Stored data entries
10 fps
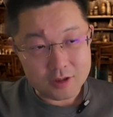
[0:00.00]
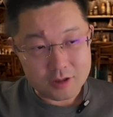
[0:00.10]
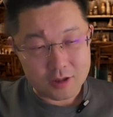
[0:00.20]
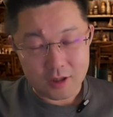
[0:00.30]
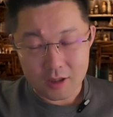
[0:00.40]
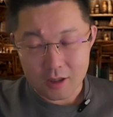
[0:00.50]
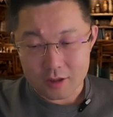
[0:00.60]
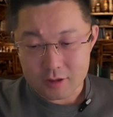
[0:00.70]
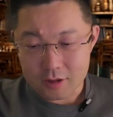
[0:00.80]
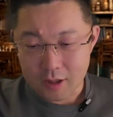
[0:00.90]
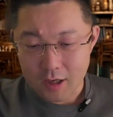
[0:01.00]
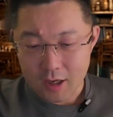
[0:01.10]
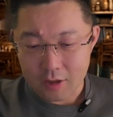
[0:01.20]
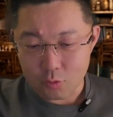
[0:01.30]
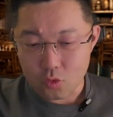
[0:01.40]
是好像是
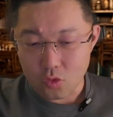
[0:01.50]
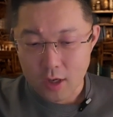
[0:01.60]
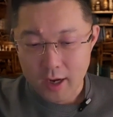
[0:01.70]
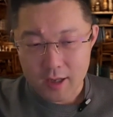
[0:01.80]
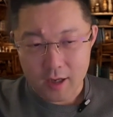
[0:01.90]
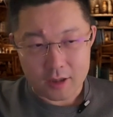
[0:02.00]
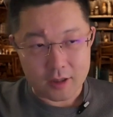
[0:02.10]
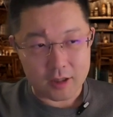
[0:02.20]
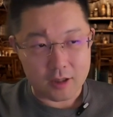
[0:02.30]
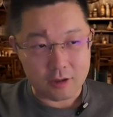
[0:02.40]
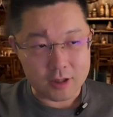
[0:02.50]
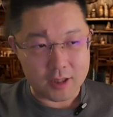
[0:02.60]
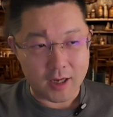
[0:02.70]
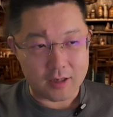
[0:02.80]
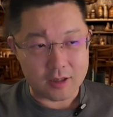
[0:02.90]
武汉还是哪个高
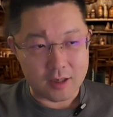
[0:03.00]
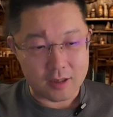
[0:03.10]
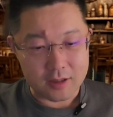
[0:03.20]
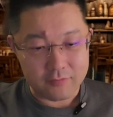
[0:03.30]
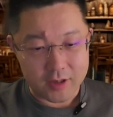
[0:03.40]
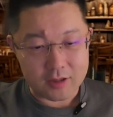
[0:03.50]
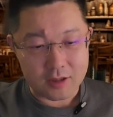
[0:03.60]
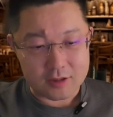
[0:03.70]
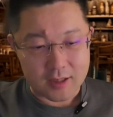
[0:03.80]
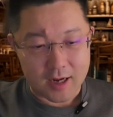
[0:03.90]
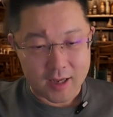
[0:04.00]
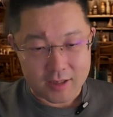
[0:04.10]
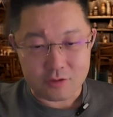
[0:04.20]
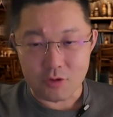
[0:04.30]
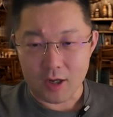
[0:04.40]
铁站，让因为特斯拉
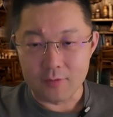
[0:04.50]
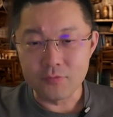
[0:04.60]
开进去了，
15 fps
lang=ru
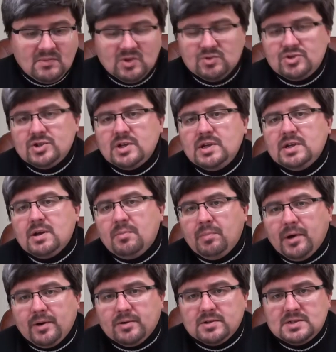Нужно ли нам
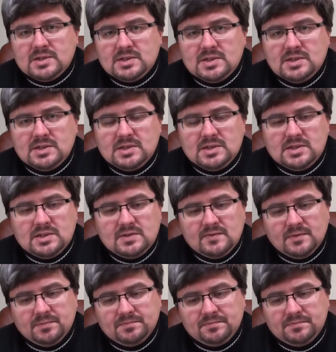бороться с язычеством?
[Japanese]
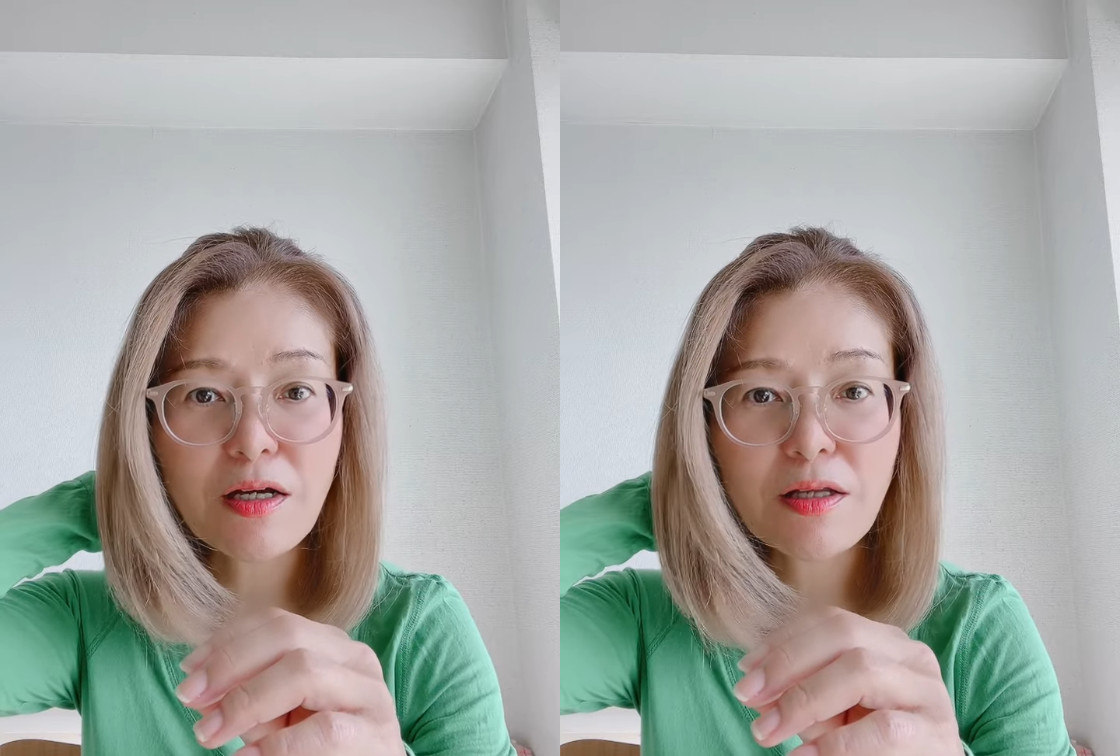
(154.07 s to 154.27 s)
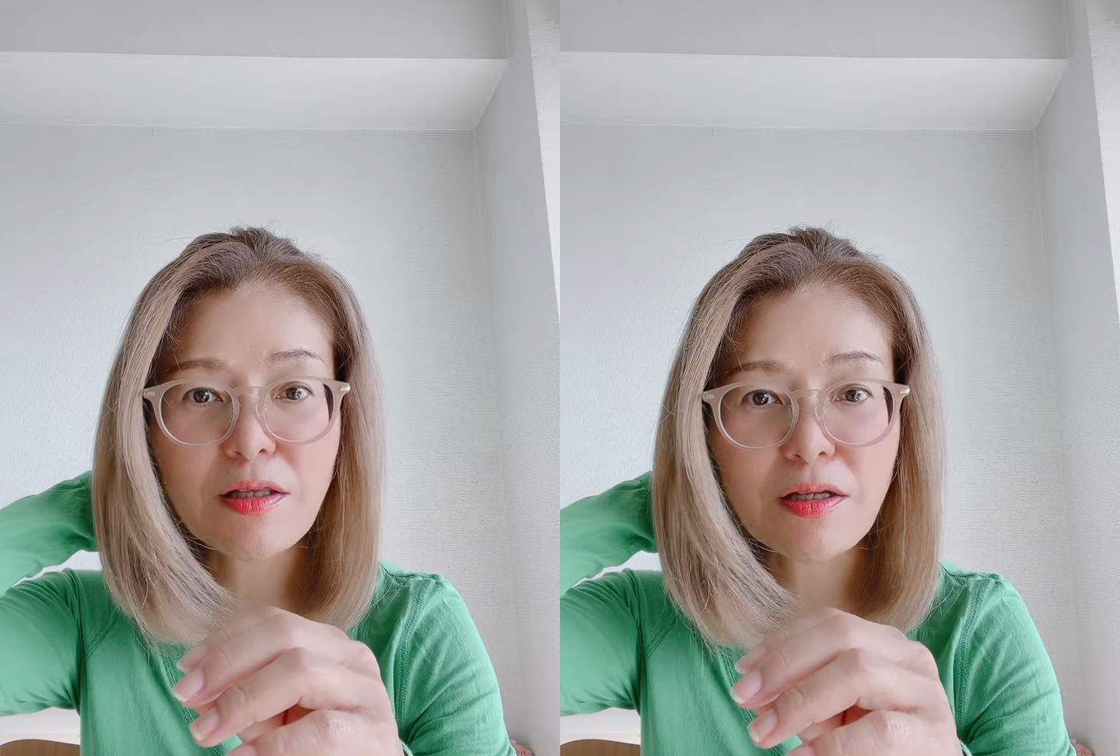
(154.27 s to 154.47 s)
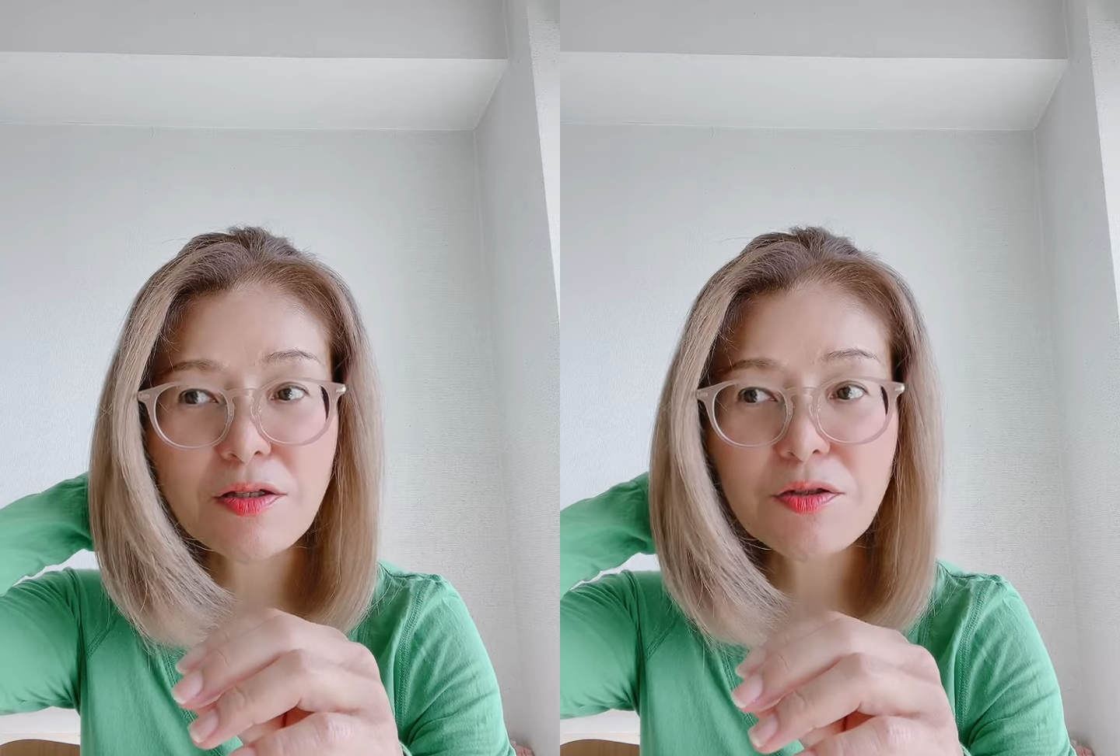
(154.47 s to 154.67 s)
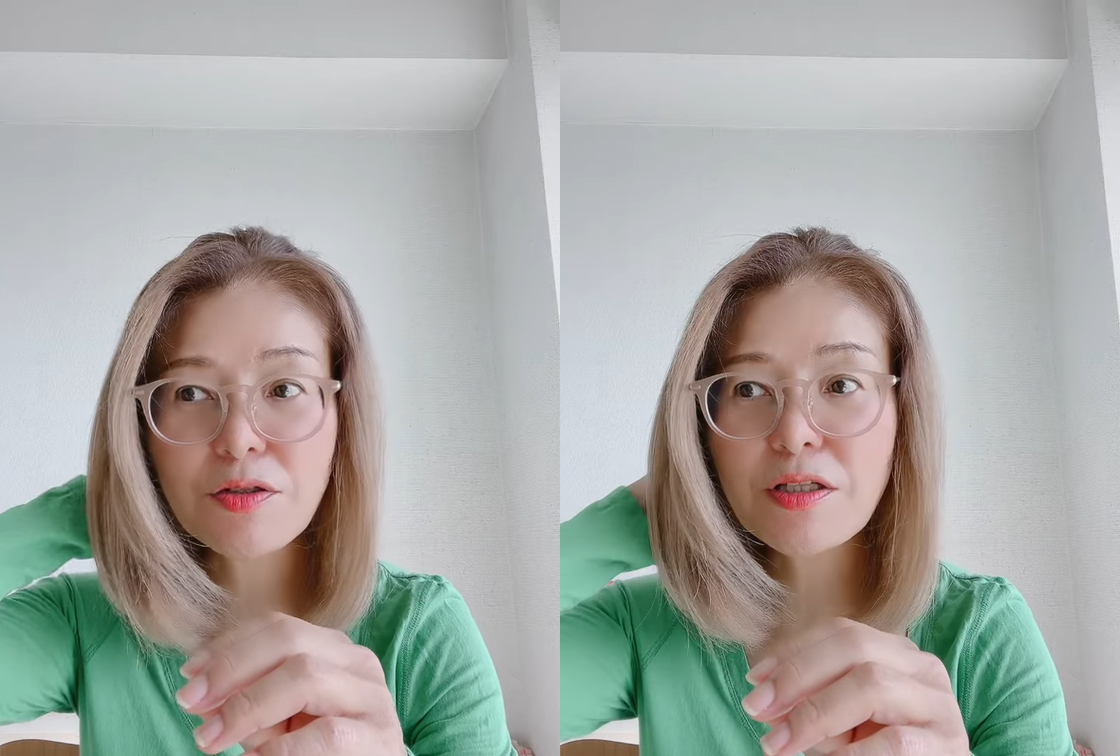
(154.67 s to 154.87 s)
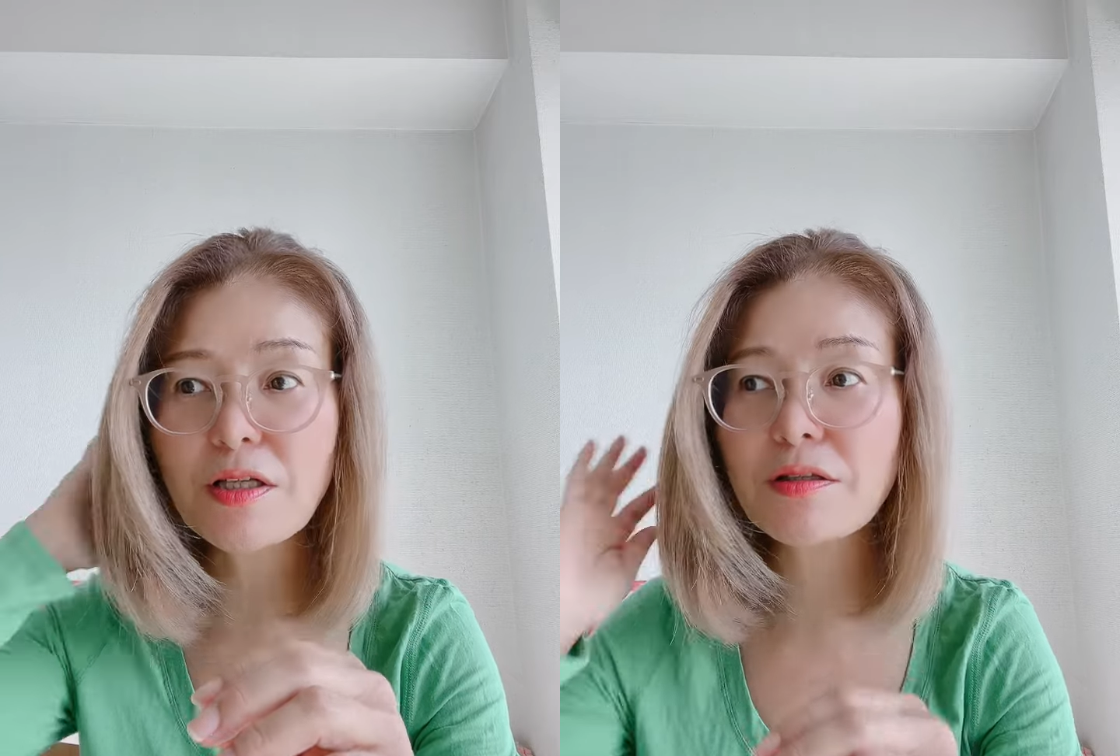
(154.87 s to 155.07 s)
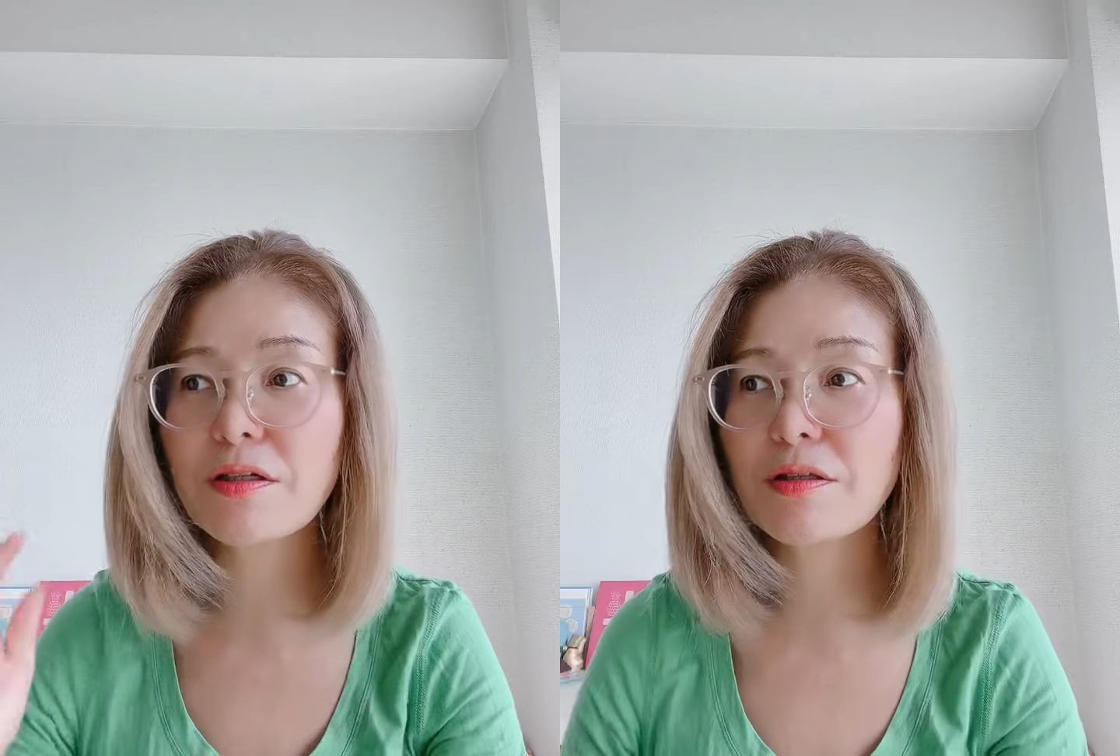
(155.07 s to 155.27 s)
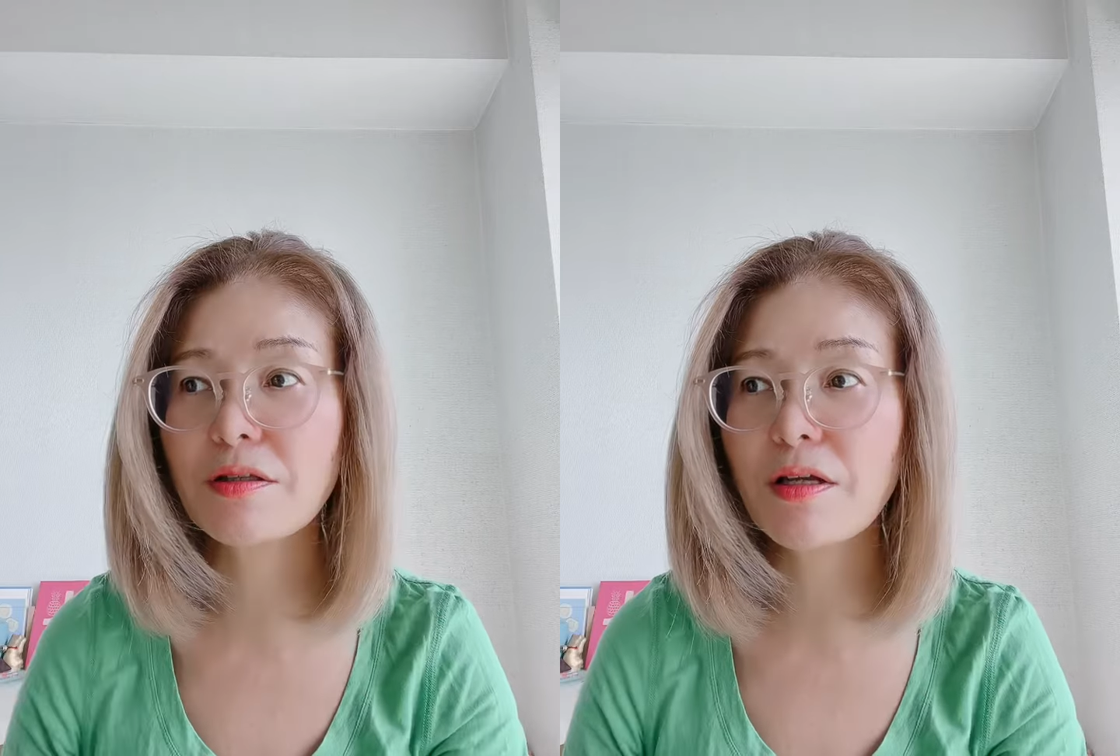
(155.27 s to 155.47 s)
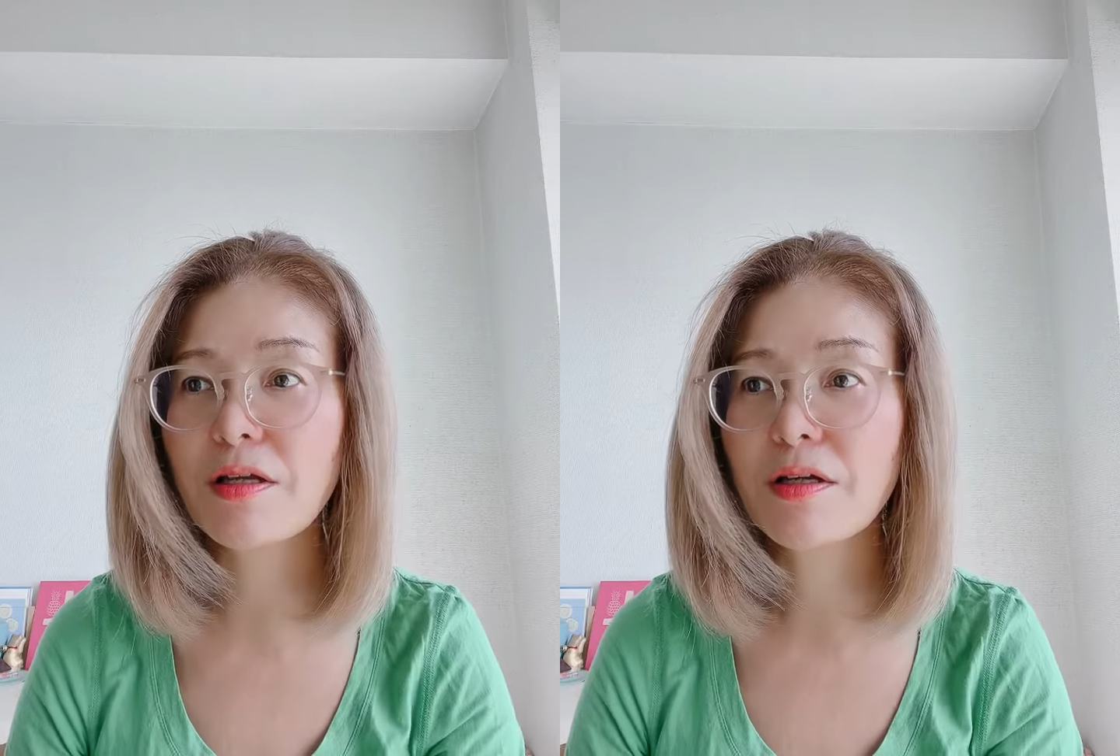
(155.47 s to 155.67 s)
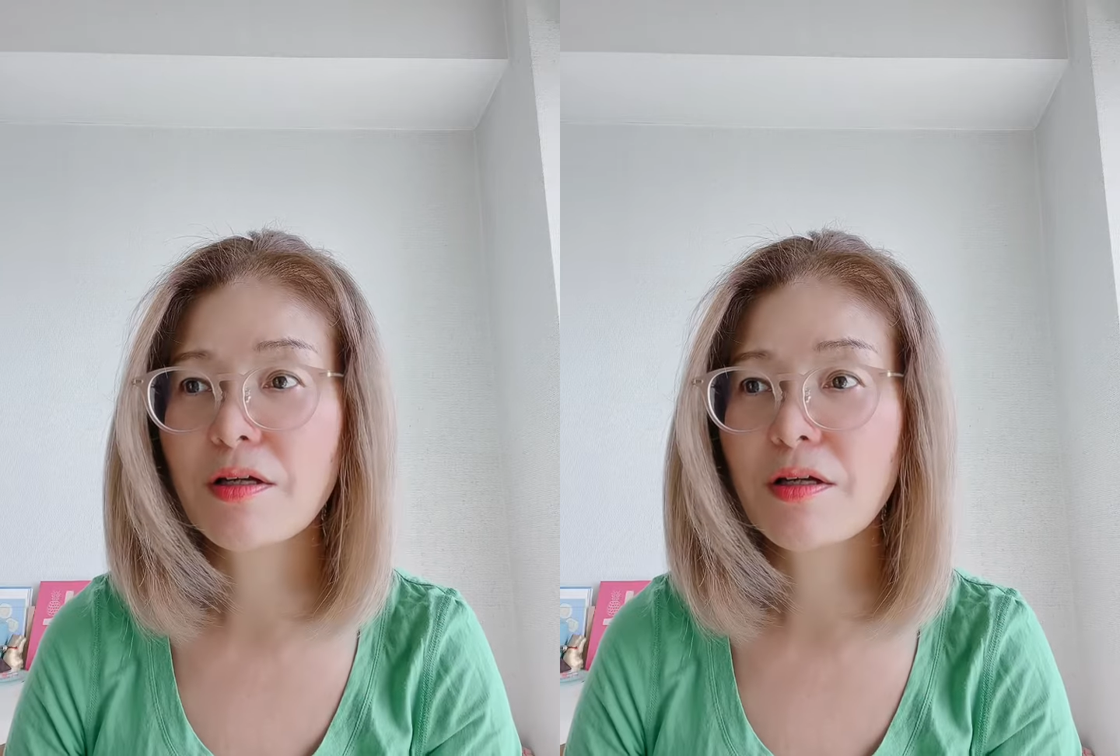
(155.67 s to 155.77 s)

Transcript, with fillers: げて傷になっちゃって、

**Work order:** Return only the lines that start at the line containing "(154.07 s to 154.27 s)" and finish at the last line of the entries, exactly as written and without pictures.

**Response:**
(154.07 s to 154.27 s)
(154.27 s to 154.47 s)
(154.47 s to 154.67 s)
(154.67 s to 154.87 s)
(154.87 s to 155.07 s)
(155.07 s to 155.27 s)
(155.27 s to 155.47 s)
(155.47 s to 155.67 s)
(155.67 s to 155.77 s)

Transcript, with fillers: げて傷になっちゃって、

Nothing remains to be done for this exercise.